Exercise goal:
Reproduce all the entries exactly and keep the pictures out.

Data records Block Start

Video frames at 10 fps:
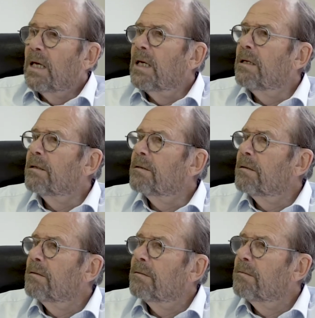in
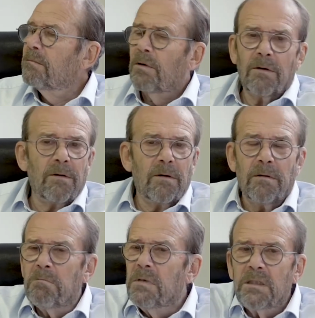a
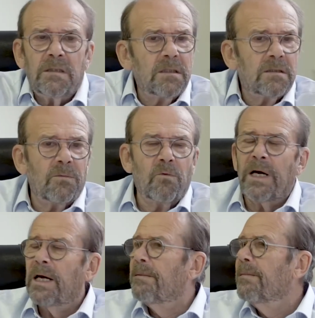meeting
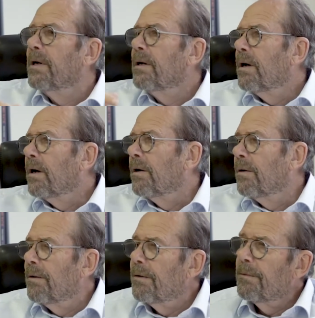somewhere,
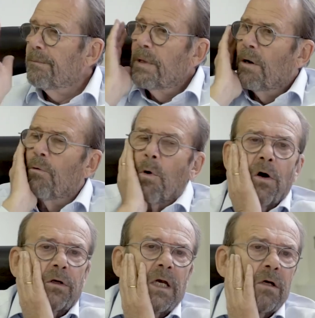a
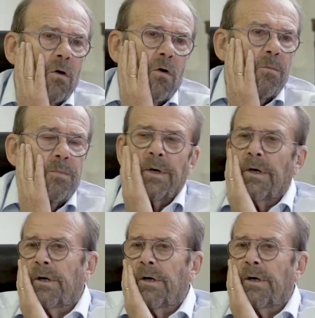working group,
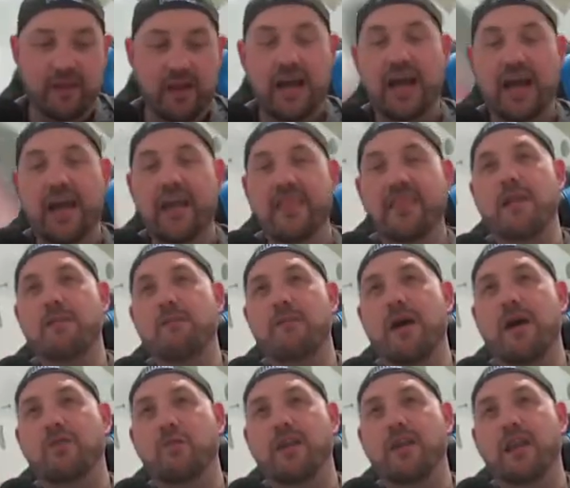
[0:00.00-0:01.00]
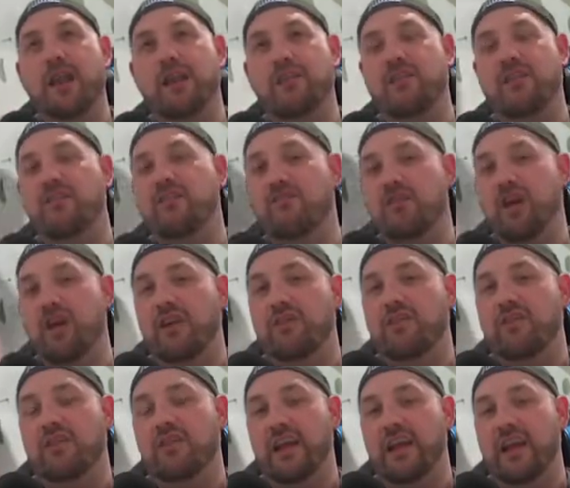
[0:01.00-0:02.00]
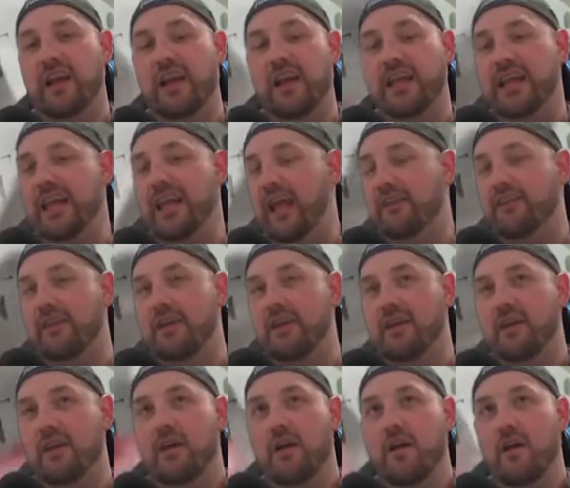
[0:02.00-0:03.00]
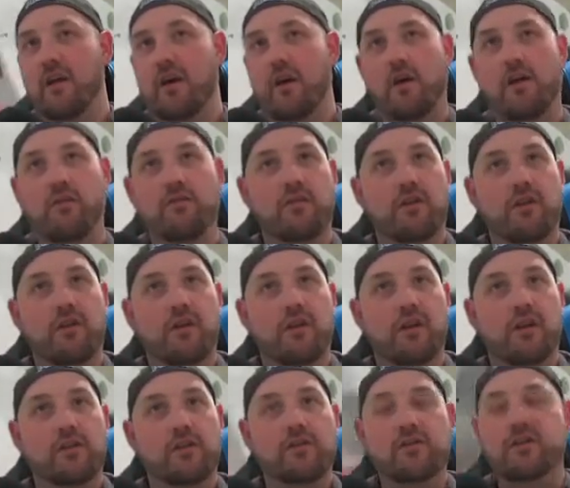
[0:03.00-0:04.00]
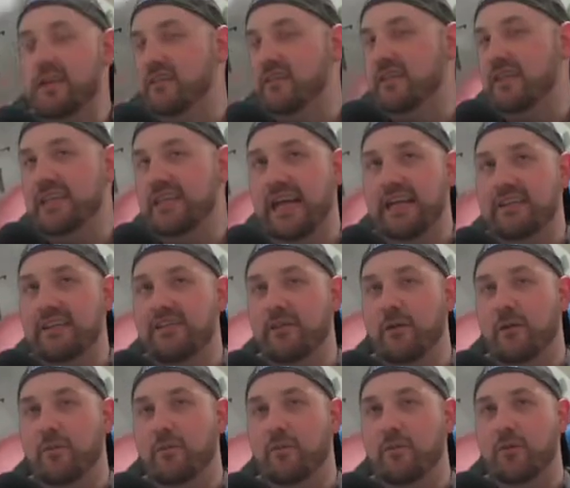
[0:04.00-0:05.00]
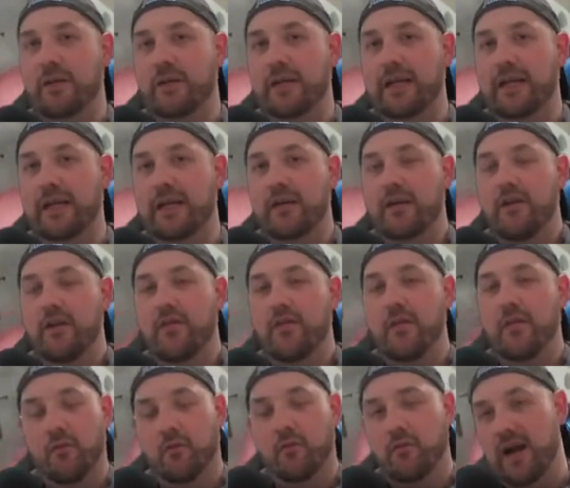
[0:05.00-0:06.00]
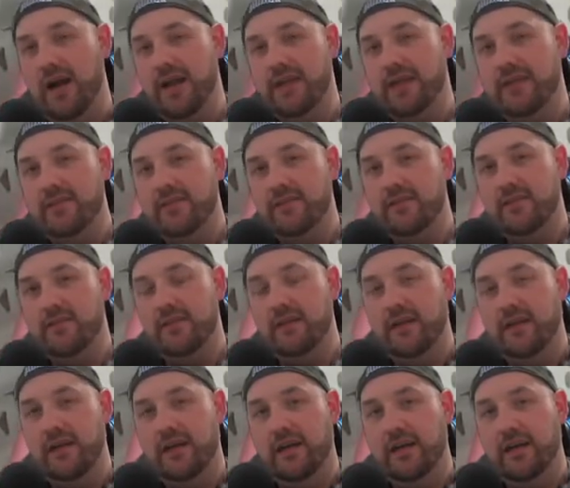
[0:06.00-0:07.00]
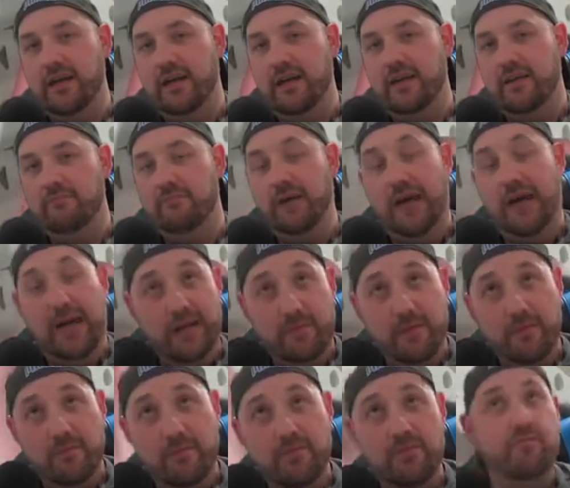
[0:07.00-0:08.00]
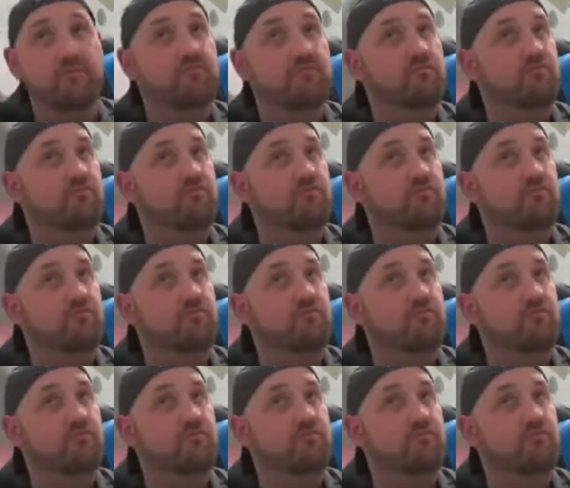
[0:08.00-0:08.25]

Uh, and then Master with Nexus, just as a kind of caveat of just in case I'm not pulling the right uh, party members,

Data records Block End

Solution:
Video frames at 10 fps:
in
a
meeting
somewhere,
a
working group,
[0:00.00-0:01.00]
[0:01.00-0:02.00]
[0:02.00-0:03.00]
[0:03.00-0:04.00]
[0:04.00-0:05.00]
[0:05.00-0:06.00]
[0:06.00-0:07.00]
[0:07.00-0:08.00]
[0:08.00-0:08.25]

Uh, and then Master with Nexus, just as a kind of caveat of just in case I'm not pulling the right uh, party members,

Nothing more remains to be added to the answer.